A través de los siglos de existencia humana sobre la tierra es permanente, por ello, el esfuerzo continuo y la lucha constante por organizar con justicia el conjunto de la vida social en sus aspectos varios. Es necesario mirar con respeto los múltiples programas y la actividad, reformadora a veces, de las distintas tendencias y sistemas. A la vez es necesario ser conscientes de que no se trata aquí sobre todo de los sistemas, sino de la justicia y del hombre. No puede ser el hombre para el sistema, sino que debe ser el sistema para el hombre. Por ello hay que defenderse del anquilosamiento del sistema. Estoy pensando en los sistemas sociales, económicos, políticos y culturales que deben ser sensibles al hombre y a su bien integral; deben ser capaces de reformarse a sí mismos y reformar las propias estructuras según las exigencias de la verdad total acerca del hombre. Desde este punto de vista hay que valorar el gran esfuerzo de nuestros tiempos que tiende a definir y consolidar “los derechos del hombre” en la vida de la humanidad de hoy, de los pueblos y Estados.

La Iglesia de nuestro siglo sigue dialogando sin cesar en el vasto frente del mundo contemporáneo, como lo atestiguan muchas Encíclicas de los Papas y la doctrina del Concilio Vaticano II. El Papa de ahora ciertamente tendrá que volver sobre estos temas más de una vez.

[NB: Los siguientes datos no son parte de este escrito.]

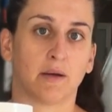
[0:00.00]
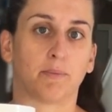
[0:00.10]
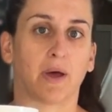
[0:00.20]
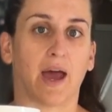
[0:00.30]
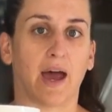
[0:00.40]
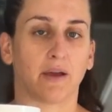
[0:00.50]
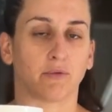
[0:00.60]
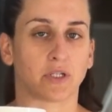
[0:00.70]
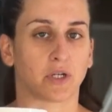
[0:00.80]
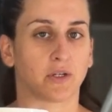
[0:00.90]
but I
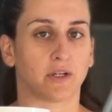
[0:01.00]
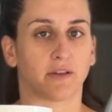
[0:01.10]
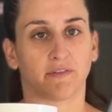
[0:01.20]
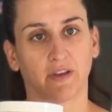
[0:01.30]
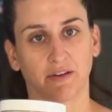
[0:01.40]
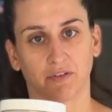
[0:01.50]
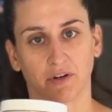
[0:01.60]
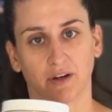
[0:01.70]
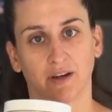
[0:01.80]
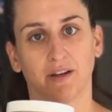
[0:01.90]
return the
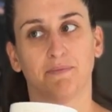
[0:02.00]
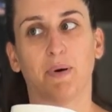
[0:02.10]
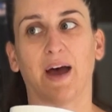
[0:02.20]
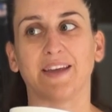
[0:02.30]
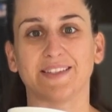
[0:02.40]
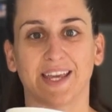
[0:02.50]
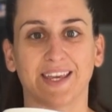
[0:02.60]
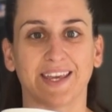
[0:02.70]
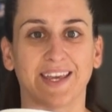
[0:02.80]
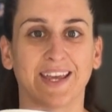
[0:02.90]
favor by
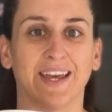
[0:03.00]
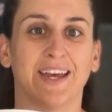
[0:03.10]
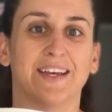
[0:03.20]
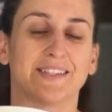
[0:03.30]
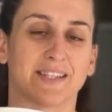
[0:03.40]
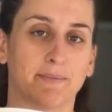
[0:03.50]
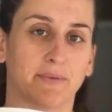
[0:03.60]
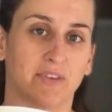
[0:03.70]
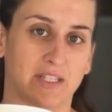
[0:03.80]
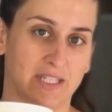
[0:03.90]
taking some
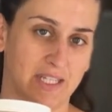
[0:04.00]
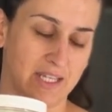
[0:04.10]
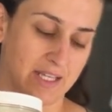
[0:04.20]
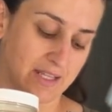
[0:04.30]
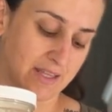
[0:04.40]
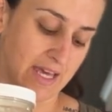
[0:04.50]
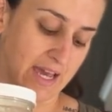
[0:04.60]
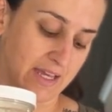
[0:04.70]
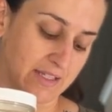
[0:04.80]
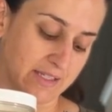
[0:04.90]
of the tea
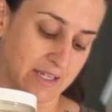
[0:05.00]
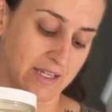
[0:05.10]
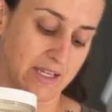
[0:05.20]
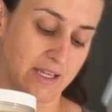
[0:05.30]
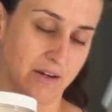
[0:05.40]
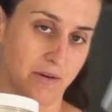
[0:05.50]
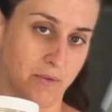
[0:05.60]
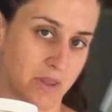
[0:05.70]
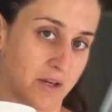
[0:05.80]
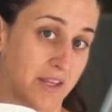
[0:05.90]
that is in here
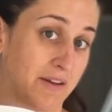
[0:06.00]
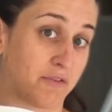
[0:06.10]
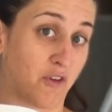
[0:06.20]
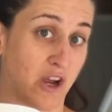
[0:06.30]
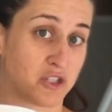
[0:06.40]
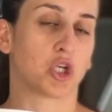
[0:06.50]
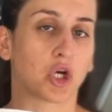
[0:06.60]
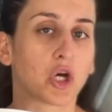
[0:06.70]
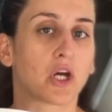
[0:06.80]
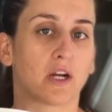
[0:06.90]
with all that fresh
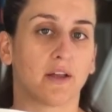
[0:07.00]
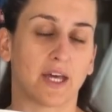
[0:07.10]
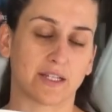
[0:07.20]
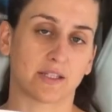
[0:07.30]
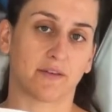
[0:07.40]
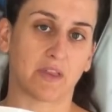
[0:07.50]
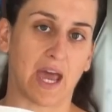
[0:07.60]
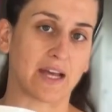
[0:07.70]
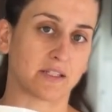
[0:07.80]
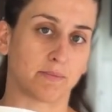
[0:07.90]
sugar and all that stuff that
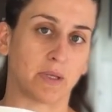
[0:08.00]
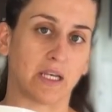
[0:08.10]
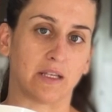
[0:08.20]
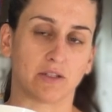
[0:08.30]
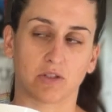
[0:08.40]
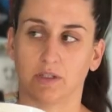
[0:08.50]
hasn't been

En la exposición de hoy hay que limitarse sólo a indicar este terreno amplio y diferenciado.

4. Por tanto, es necesario que cada uno de nosotros pueda vivir en un contexto de justicia y, más aún, que cada uno sea justo y actúe con justicia respecto de los cercanos y de los lejanos, de la comunidad, de la sociedad de que es miembro... y respecto de Dios.

La justicia tiene muchas implicaciones y muchas formas. Hay también una forma de justicia que se refiere a lo que el hombre “debe” a Dios. Este es un tema fundamental, vasto ya de por sí. No lo desarrollaré ahora, si bien no he podido menos de señalarlo.

Detengámonos ahora en los hombres. Cristo nos ha dado el mandamiento del amor al prójimo. En este mandamiento está comprendido todo cuanto se refiere a la justicia. No puede existir amor sin justicia. El amor “rebasa” la justicia, pero al mismo tiempo encuentra su verificación en la justicia. Hasta el padre y la madre al amar a su hijo, deben ser justos con él. Si se tambalea la justicia, también el amor corre peligro.

Ser justo significa dar a cada uno cuanto le es debido. Esto se refiere a los bienes temporales de naturaleza material. El ejemplo mejor puede ser aquí la retribución del trabajo y el llamado derecho al fruto del propio trabajo y de la tierra propia. Pero al hombre se le debe también reputación, respeto, consideración, la fama que se ha merecido. Cuanto más conocemos al hombre, tanto más se revela su personalidad, carácter, inteligencia y corazón. Y tanto más caemos en la cuenta -¡y debemos caer en la cuenta!- del criterio con que debemos “medirlo” y qué significa ser justos con él.

Por todo ello es necesario estar profundizando continuamente en el conocimiento de la justicia. No es ésta una ciencia teórica. Es virtud, es capacidad del espíritu humano, de la voluntad humana e, incluso, del corazón. Además, es necesario orar para ser justos y saber ser justos.

No podemos olvidar las palabras de Nuestro Señor: “Con la medida con que midiereis se os medirá” (Mt 7, 2).

Hombre justo, hombre que “mide justamente”. Ojalá lo seamos todos. Que todos tendamos constantemente a serlo. A todos, mi bendición.